A moeda virtual equatoriana ainda sem nome deverá ser fácil de manejar por meio de celulares e caixas eletrônicos e pretende favorecer a inclusão financeira dos 63% da população que não têm contas bancárias. Qualquer cidadão ou residente poderá abrir uma conta eletrônica. Assemelha-se ao bitcoin em muitos aspectos, mas se opõe a ele em dois pontos fundamentais: é uma iniciativa estatal e sua emissão não será limitada por um algoritmo, e sim administrada pelo Banco Central do Equador de acordo com as necessidades da economia e dos gastos públicos.

O projeto mostra que a tecnologia das criptomoedas pode muito bem ser usada para emitir e administrar moedas estatais. No caso equatoriano, é um instrumento não para tornar a oferta monetária mais rígida, como previa a ideologia libertariana do bitcoin original, mas sim para flexibilizá-la em relação à atual dependência total da disponibilidade de moeda dos EUA no país, que ameaça estrangular a economia a cada vez que o comércio exterior ou o balanço de pagamentos se torna desfavorável. Isso deixa o país à mercê do sistema financeiro internacional, hoje hostil ao país tanto por sua política social e externa bolivariana quanto por seu histórico de calotes e revisões da dívida externa.

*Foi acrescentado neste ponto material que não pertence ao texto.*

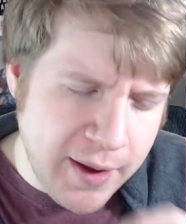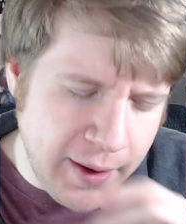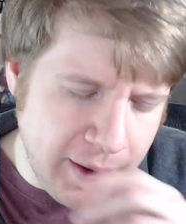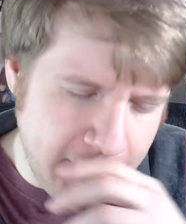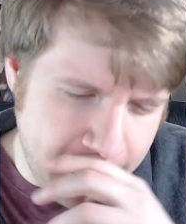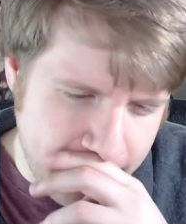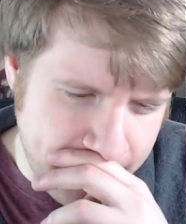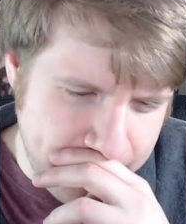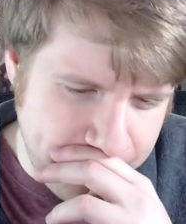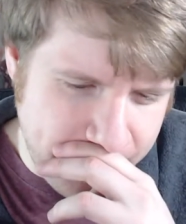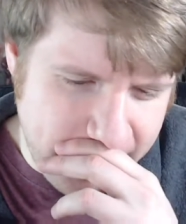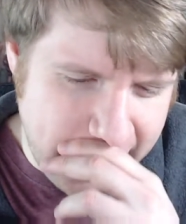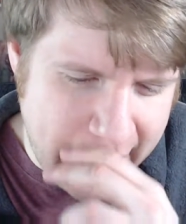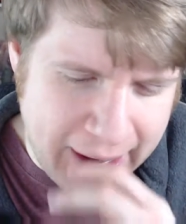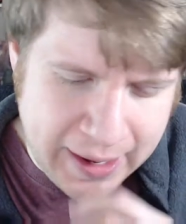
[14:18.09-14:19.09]

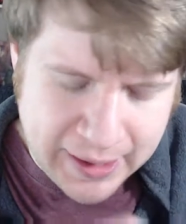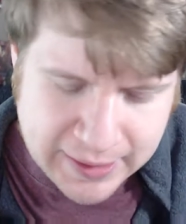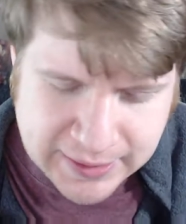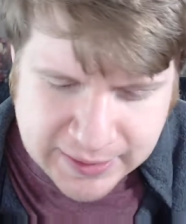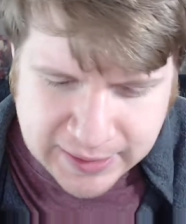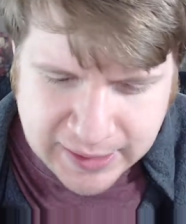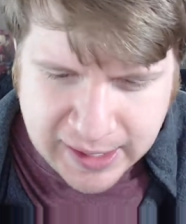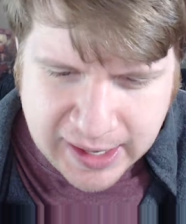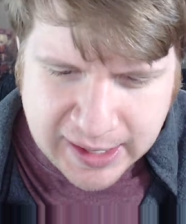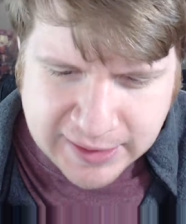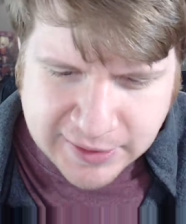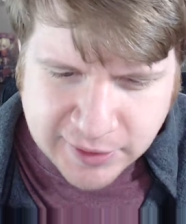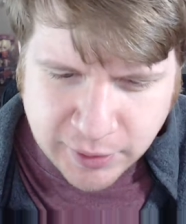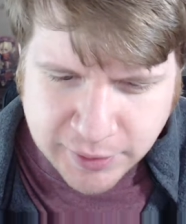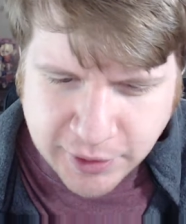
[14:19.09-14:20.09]
And
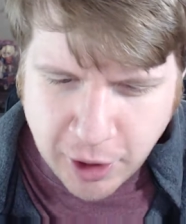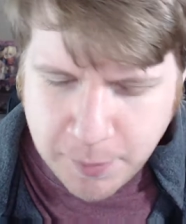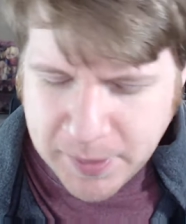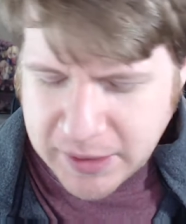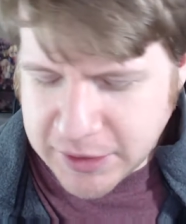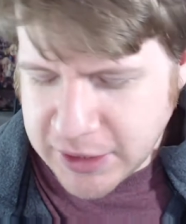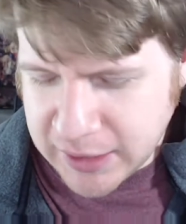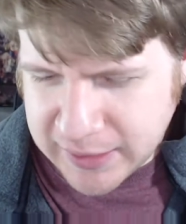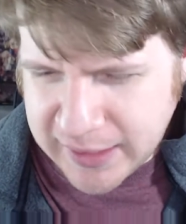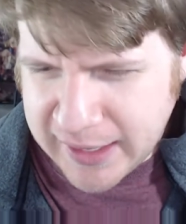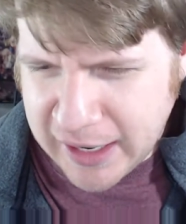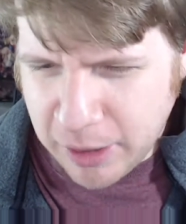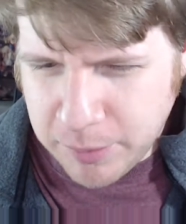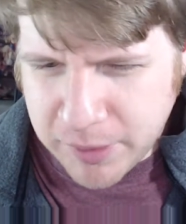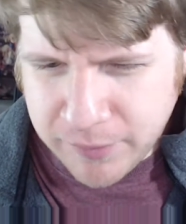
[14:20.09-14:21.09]
so I was hoping to check that
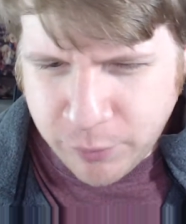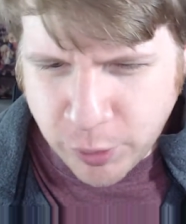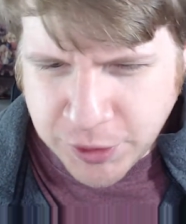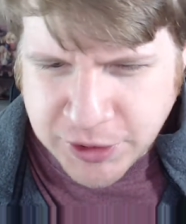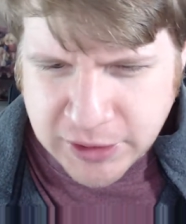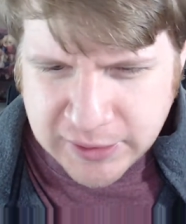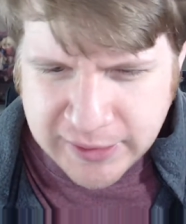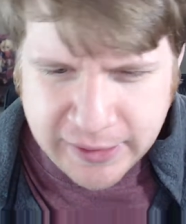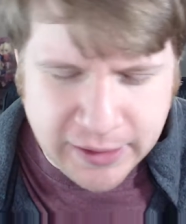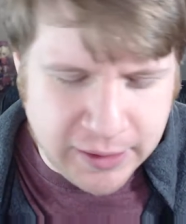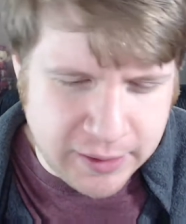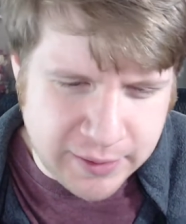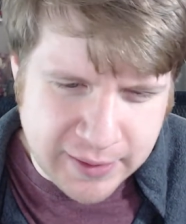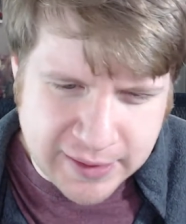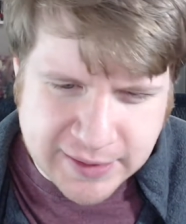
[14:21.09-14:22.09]
out, but unfortunately,
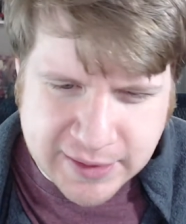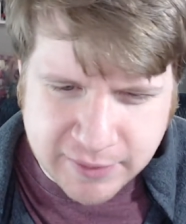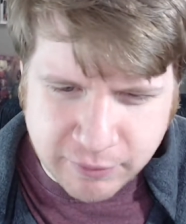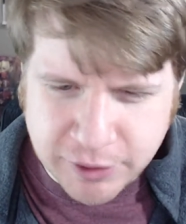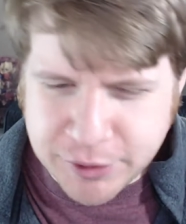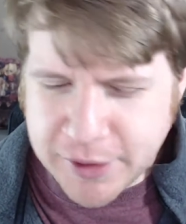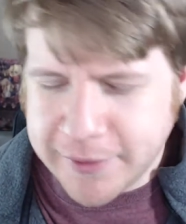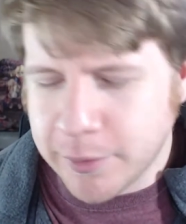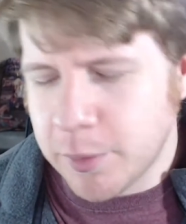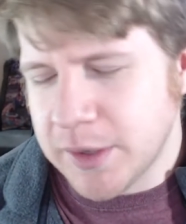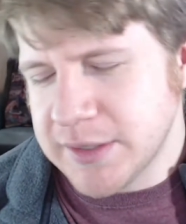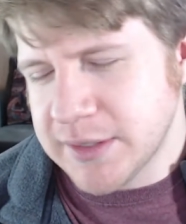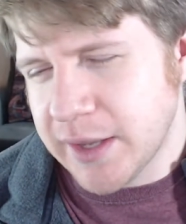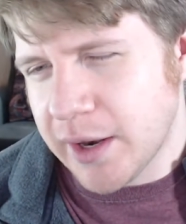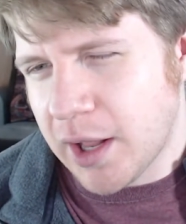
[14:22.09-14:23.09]
that Ridge Racer 1
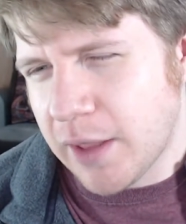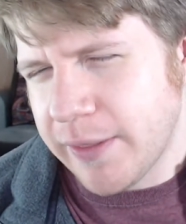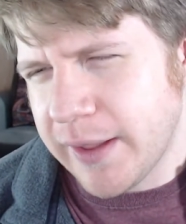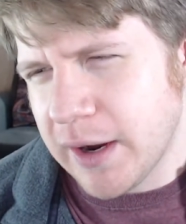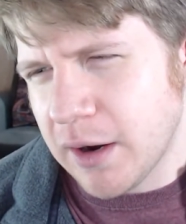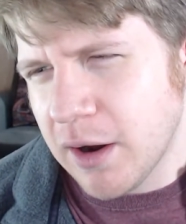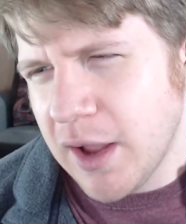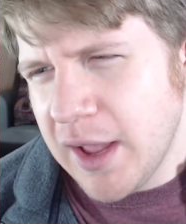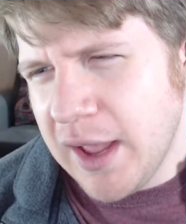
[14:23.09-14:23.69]
is not on there.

O governo Correa diz que a nova moeda terá paridade com o dólar e que este continuará a circular. Neste caso, o sistema monetário funcionará de maneira semelhante ao da Argentina no tempo da conversibilidade, mas ainda assim seria um sistema menos inflexível que o atual. Será possível manter ou expandir a oferta monetária mesmo que haja escassez de dólares. Se uma situação extrema o exigir, será possível uma mudança na taxa de câmbio, como também se viu na Argentina em 2002, ou mesmo uma ruptura total com o dólar. Hoje, metade da dívida do Equador (hoje 22 bilhões de dólares ou 24% do PIB, ante 85% nos anos 1990) está nas mãos da China, maior importadora de seu petróleo, e esta também tem interesse em promover o uso de sua própria moeda e de outras alternativas ao dólar no comércio internacional.